I have had an annoying problem for a while. In a database used for a statistical survey system reporting is painfully slow in the beginning of each reporting period.
The system
The tables contain a few million rows. Ola Hallengren’s index maintenance (which includes UPDATE STATISTICS) is running weekly. Each month is a new reporting period. When a new reporting period opens, there are no rows for the current period. From the first day of the month, we receive input, each input being less than 2000 new rows in the table.
The problem
Reporting of any previous period is always consistent in execution time – around 3 seconds to produce a full report.

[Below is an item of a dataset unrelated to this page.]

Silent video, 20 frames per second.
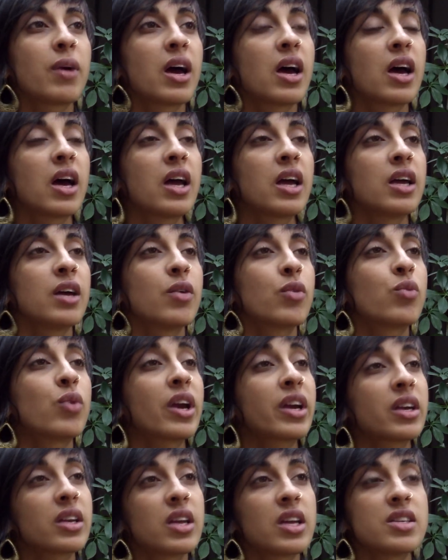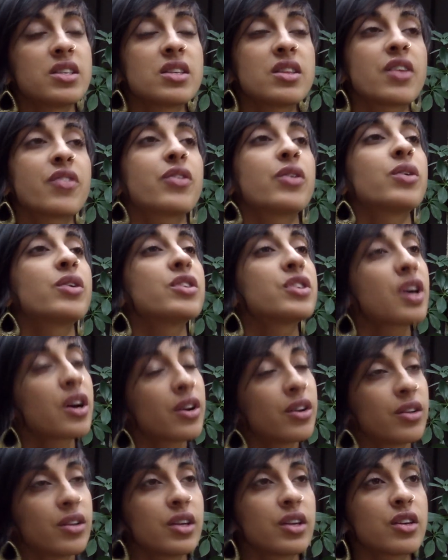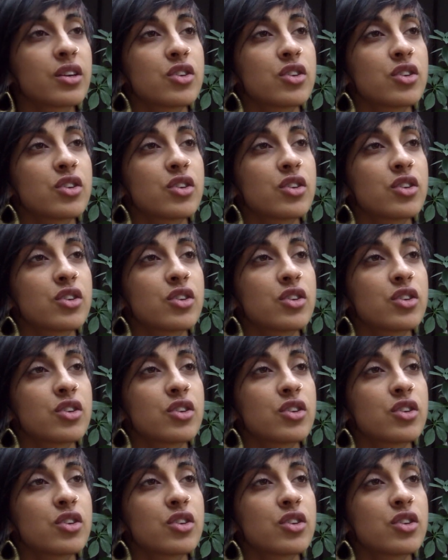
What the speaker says: by recognizing that they're entirely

That’s an OK performance. But when reporting is done for current period early in a reporting period, execution takes up to 10 minutes.
The reason
Looking at the execution plans for the problem queries, I see that there are some lookups for current period, where the same query for a previous reporting period uses a scan operator. Looking at the estimated number of rows, compared to actual number of rows shows that the issue is bad statistics. The estimated plan shows 1 row from each of the lookups while actual shows some ten thousand rows. Since the queries always have Reporting Period as part of the WHERE-clause, it’s logical that this happens. We run UPDATE STATISTICS each week. When the statistics is collected, there are zero rows for current period. So when we add some thousand rows for current period, the statistics still shows zero rows for current period. This has been verified using DBCC SHOW_STATISTICS.
Possible solutions
I have been looking at different solutions to this problem. One would be to add a query hint, but the system uses an OR-mapper (Entity Framework) and I don’t even think it’s possible to add query hints to Linq2Entities. A stored procedure mapped as a function in Entity Framework would perhaps have worked, but I would rather solve the problem without having to deploy new .NET-code.

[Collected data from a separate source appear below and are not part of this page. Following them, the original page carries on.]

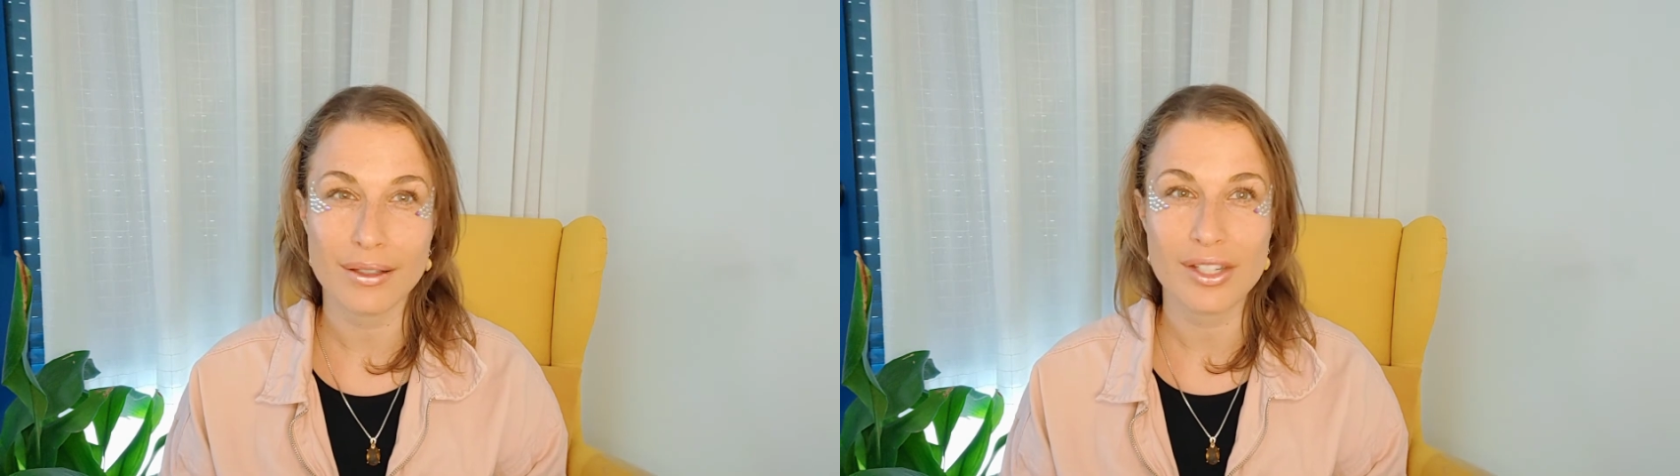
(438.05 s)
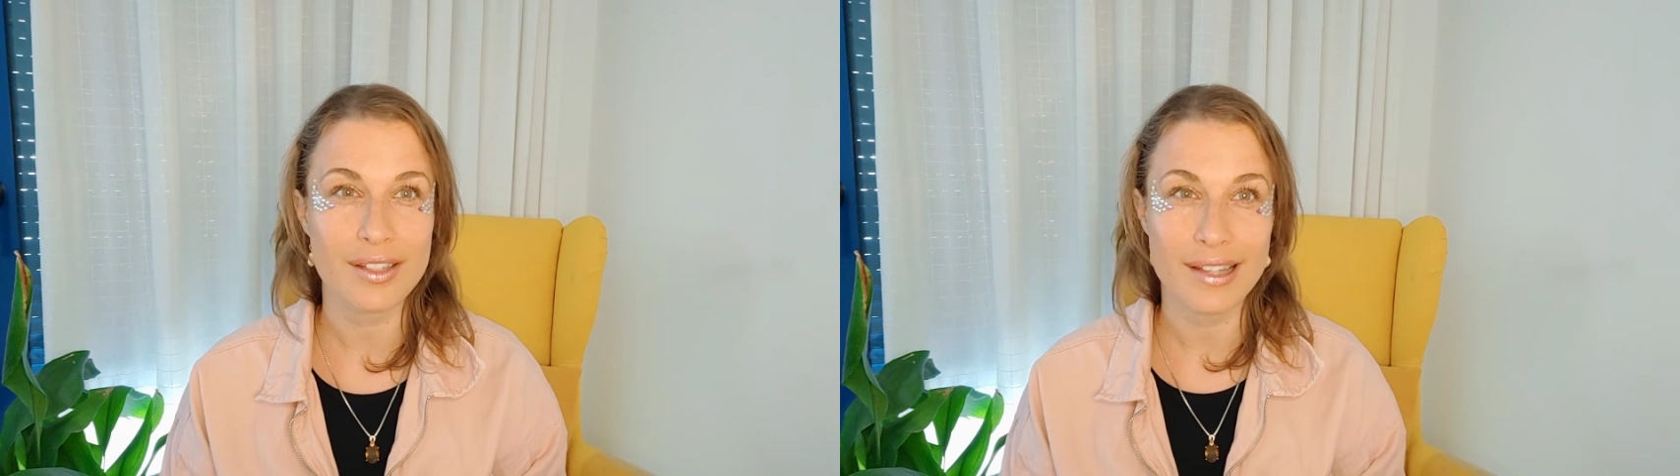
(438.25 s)

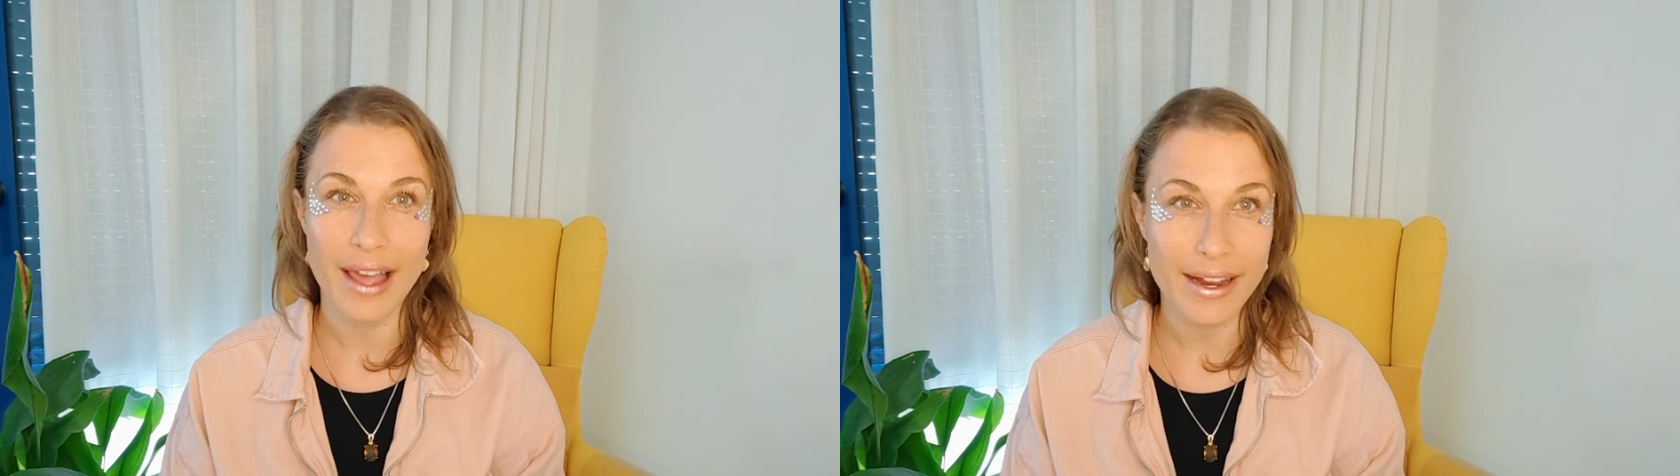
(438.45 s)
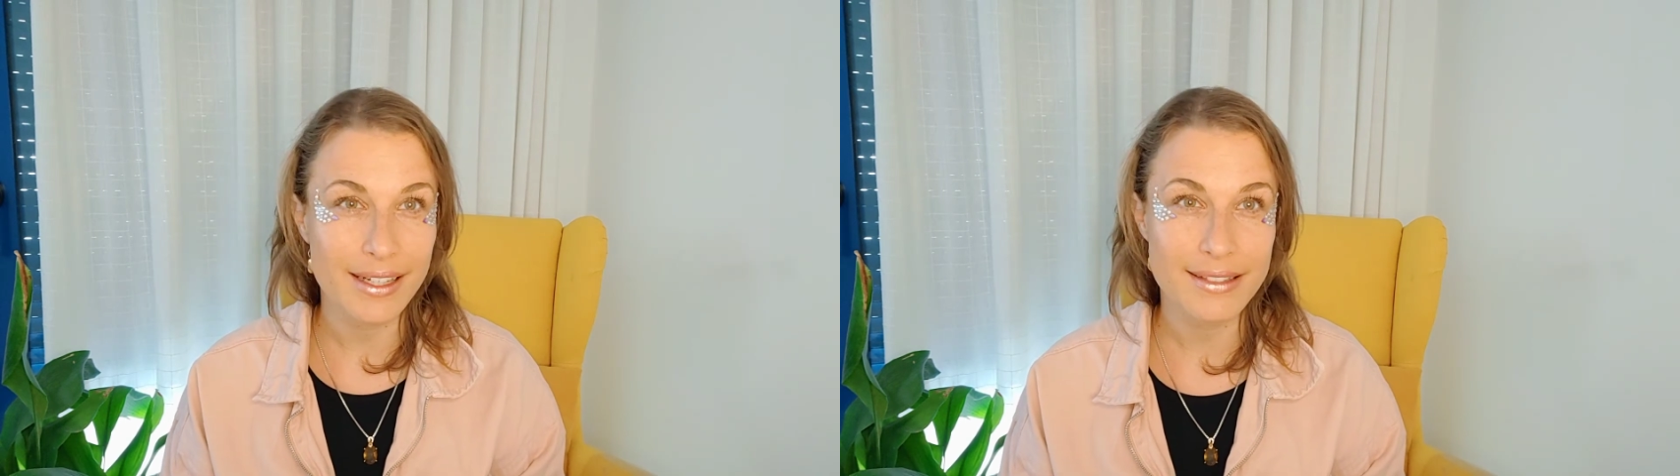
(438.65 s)
they're
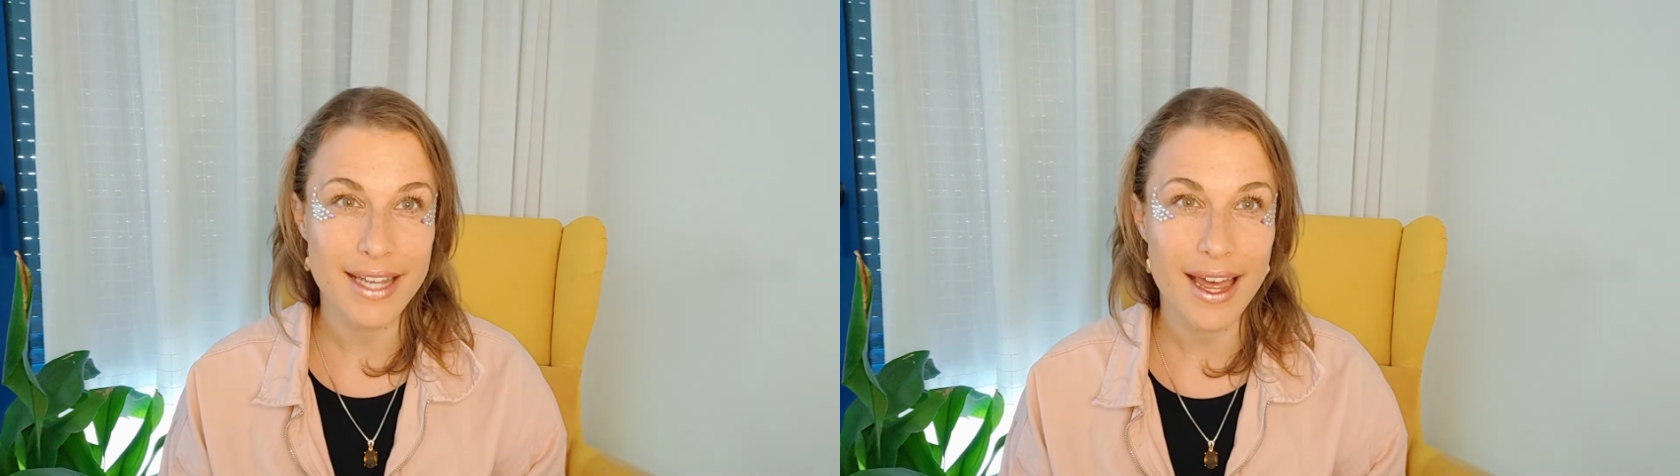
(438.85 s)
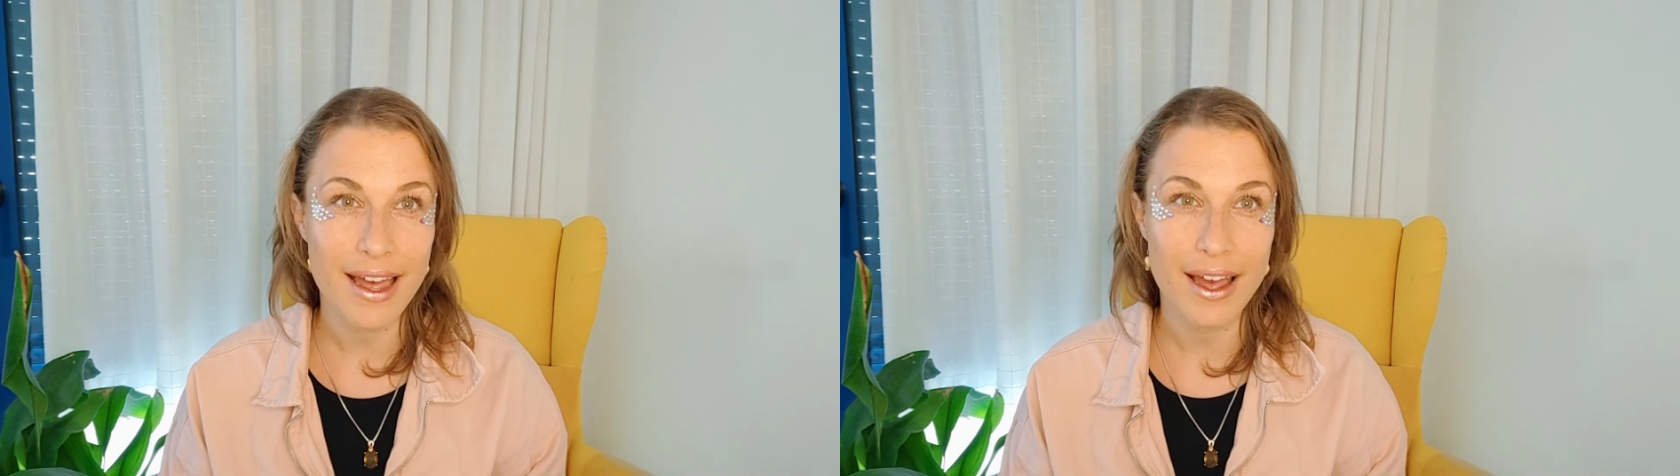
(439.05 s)
sliding
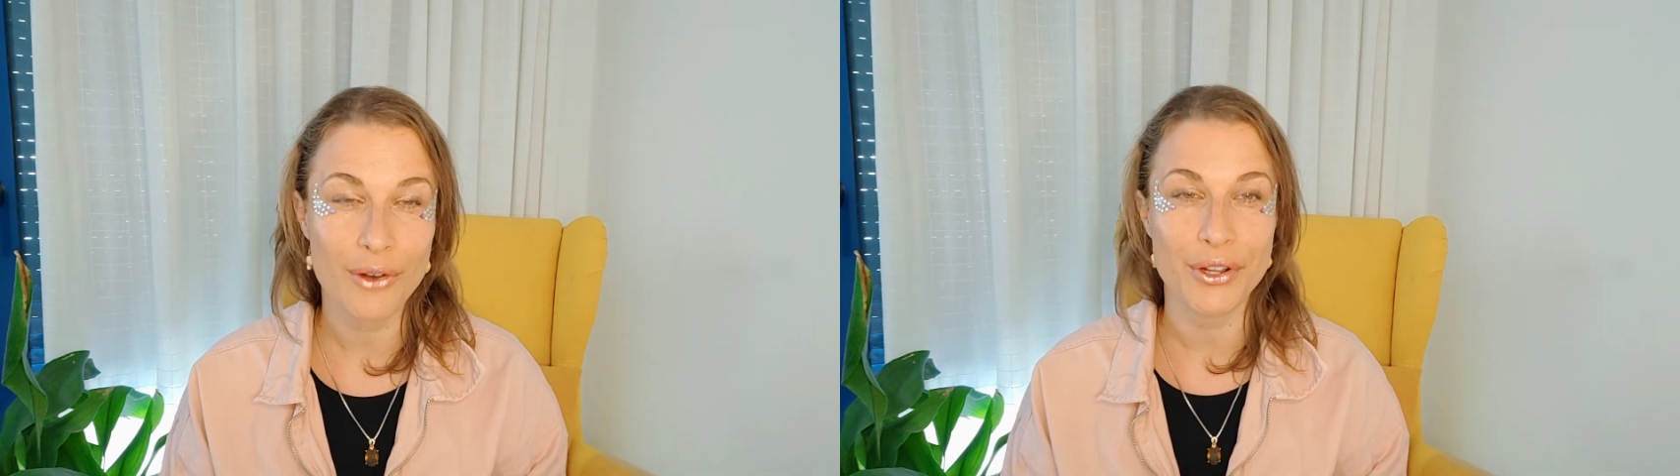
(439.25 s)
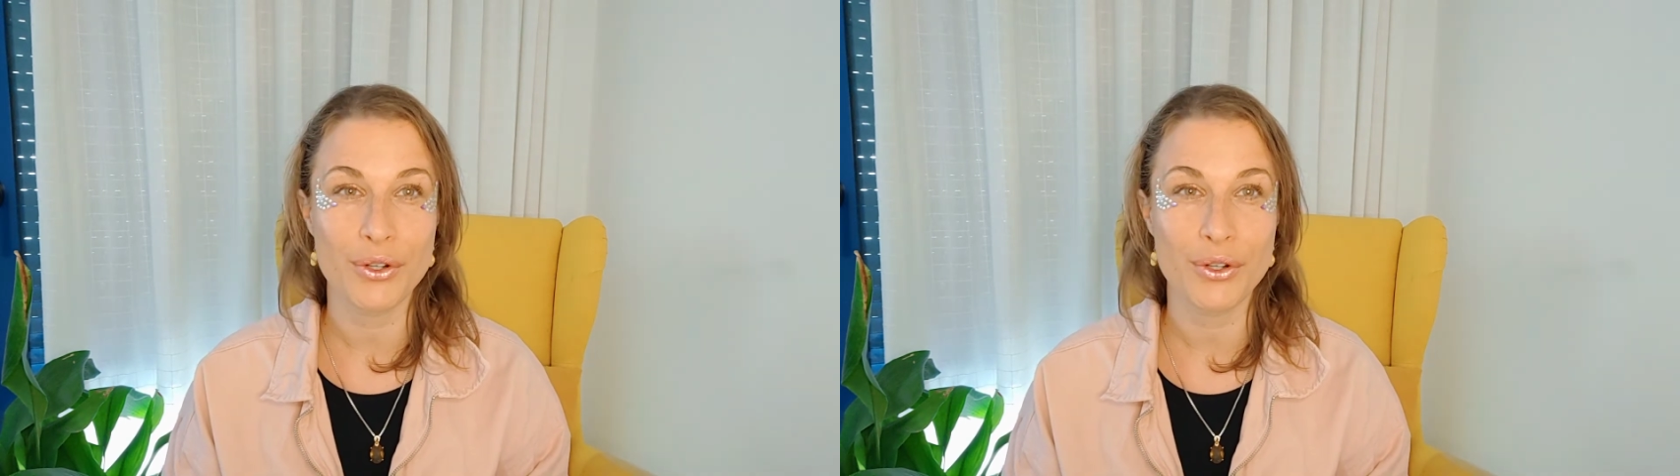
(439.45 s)
down,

Next possible solution would be to enable trace flags 2389 and 2390, to tell SQL Server to try and identify ASCENDING columns and treat them differently in the optimizer (use average estimated number of rows for previous values). This might or might not solve our problem with this specific query (we run four consecutive UPDATE STATISTICS Before any increments to the period column so it’s still not sure that the column would be marked ASCENDING). But 2389 and 2390 have other problems, mainly that the trace flags are enabled on the whole instance, not just one database or one table.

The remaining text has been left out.